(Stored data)

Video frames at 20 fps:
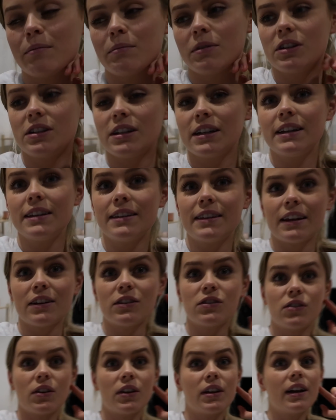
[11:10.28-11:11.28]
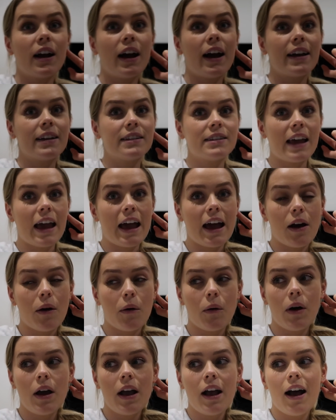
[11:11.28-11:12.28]
images and show you guys
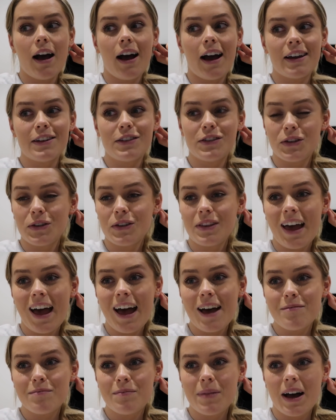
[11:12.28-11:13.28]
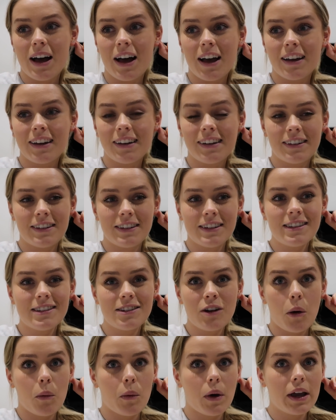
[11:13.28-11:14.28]
how I do that. But it's just
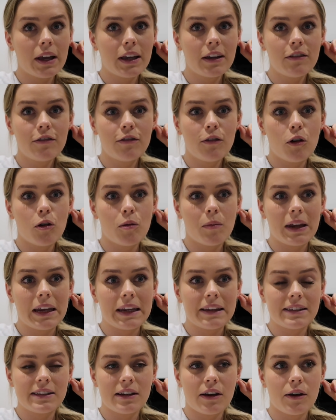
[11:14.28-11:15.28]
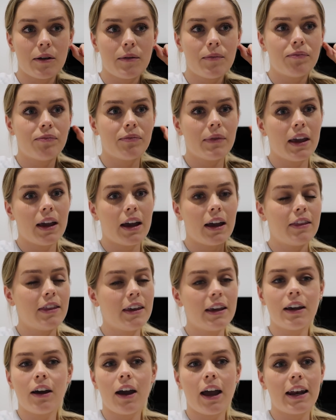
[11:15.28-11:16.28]
not working for me. So I
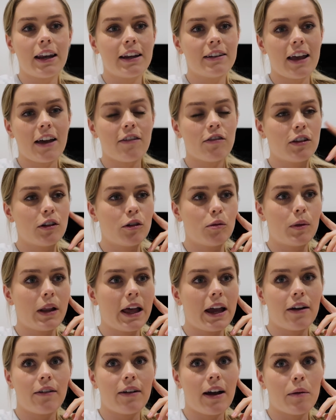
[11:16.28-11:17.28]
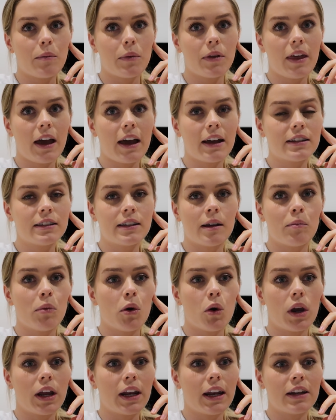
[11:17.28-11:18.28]
think I need to have a little play around with that at some
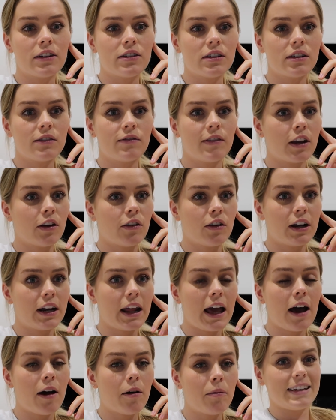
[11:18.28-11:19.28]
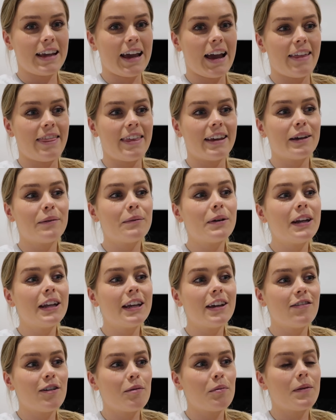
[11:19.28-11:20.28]
point and just figure it out. So yeah, I think I'm going to
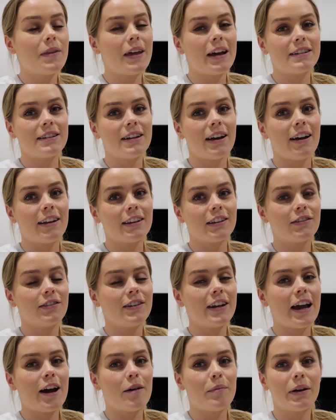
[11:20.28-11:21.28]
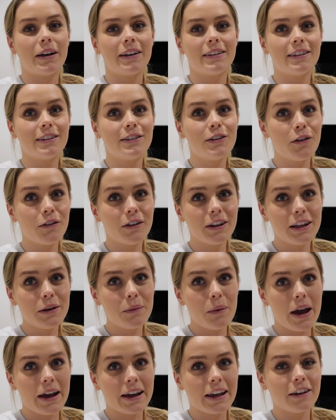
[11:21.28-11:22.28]
give up on that task for now because it's not really
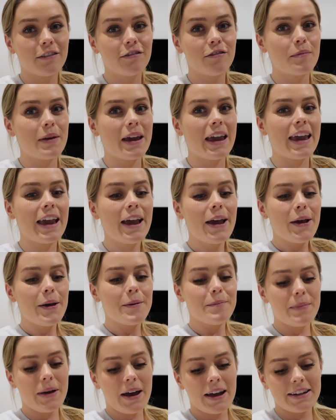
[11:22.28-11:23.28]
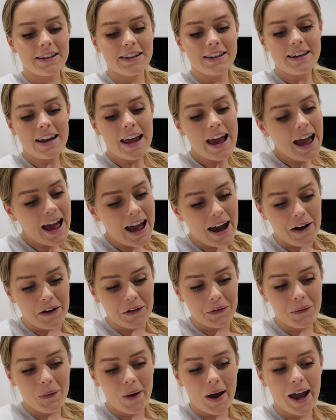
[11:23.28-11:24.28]
working for me. But
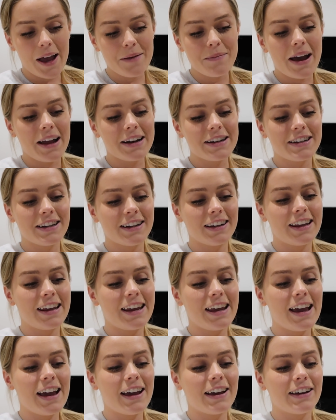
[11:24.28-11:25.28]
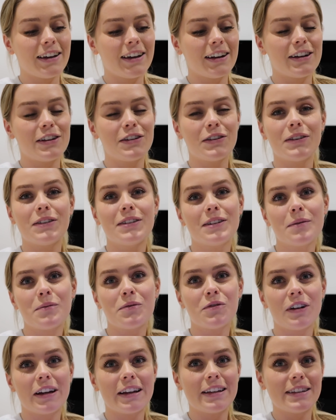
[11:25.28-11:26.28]
now I'm actually going to do
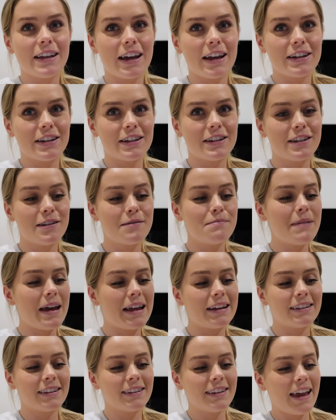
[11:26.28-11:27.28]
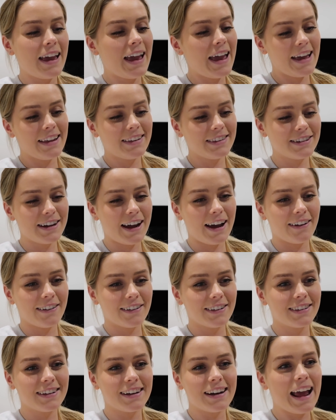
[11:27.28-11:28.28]
some research into men's
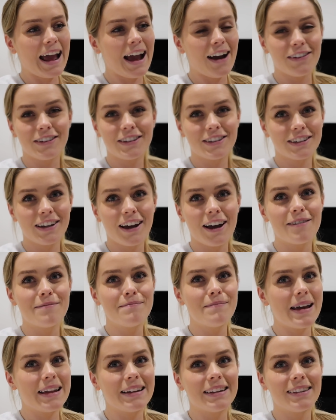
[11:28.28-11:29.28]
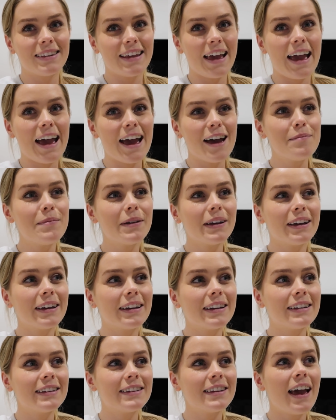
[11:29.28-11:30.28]
hairstyles and how to cut men's hair,
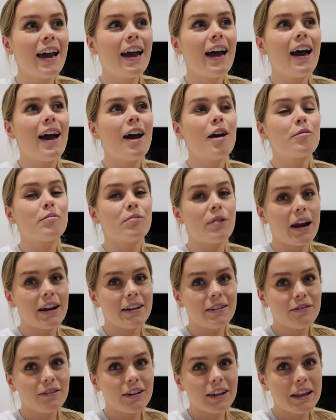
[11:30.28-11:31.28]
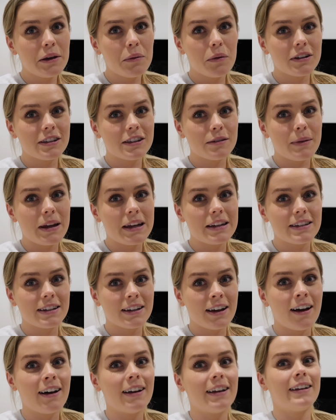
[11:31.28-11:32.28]
because Braydon really wants me to
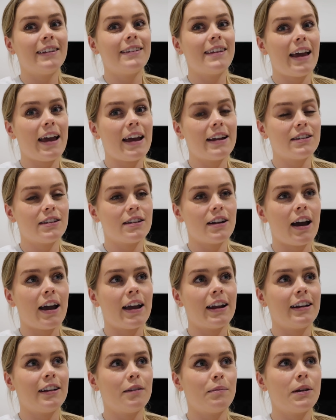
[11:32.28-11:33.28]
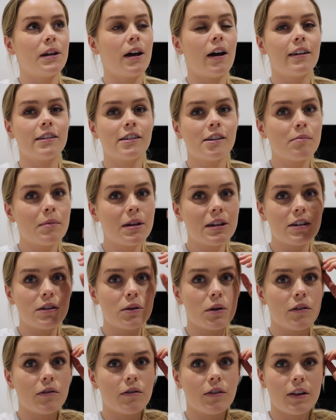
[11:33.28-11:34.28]
cut his hair tonight, and he's been asking me to
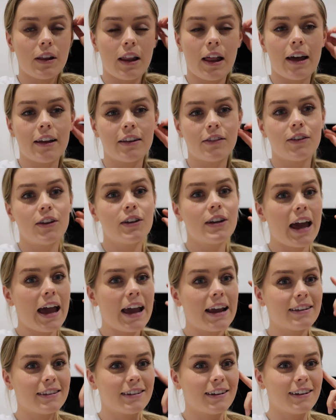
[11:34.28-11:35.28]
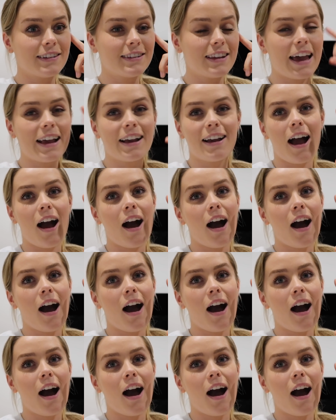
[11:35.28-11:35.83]
do it for the last few days, and I was like,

◆ **PROBLEM DETAILS**: Pictures in the records above are to be left out of an otherwise exact copy.

◆ **EXERCISE ANSWER**:
Video frames at 20 fps:
[11:10.28-11:11.28]
[11:11.28-11:12.28]
images and show you guys
[11:12.28-11:13.28]
[11:13.28-11:14.28]
how I do that. But it's just
[11:14.28-11:15.28]
[11:15.28-11:16.28]
not working for me. So I
[11:16.28-11:17.28]
[11:17.28-11:18.28]
think I need to have a little play around with that at some
[11:18.28-11:19.28]
[11:19.28-11:20.28]
point and just figure it out. So yeah, I think I'm going to
[11:20.28-11:21.28]
[11:21.28-11:22.28]
give up on that task for now because it's not really
[11:22.28-11:23.28]
[11:23.28-11:24.28]
working for me. But
[11:24.28-11:25.28]
[11:25.28-11:26.28]
now I'm actually going to do
[11:26.28-11:27.28]
[11:27.28-11:28.28]
some research into men's
[11:28.28-11:29.28]
[11:29.28-11:30.28]
hairstyles and how to cut men's hair,
[11:30.28-11:31.28]
[11:31.28-11:32.28]
because Braydon really wants me to
[11:32.28-11:33.28]
[11:33.28-11:34.28]
cut his hair tonight, and he's been asking me to
[11:34.28-11:35.28]
[11:35.28-11:35.83]
do it for the last few days, and I was like,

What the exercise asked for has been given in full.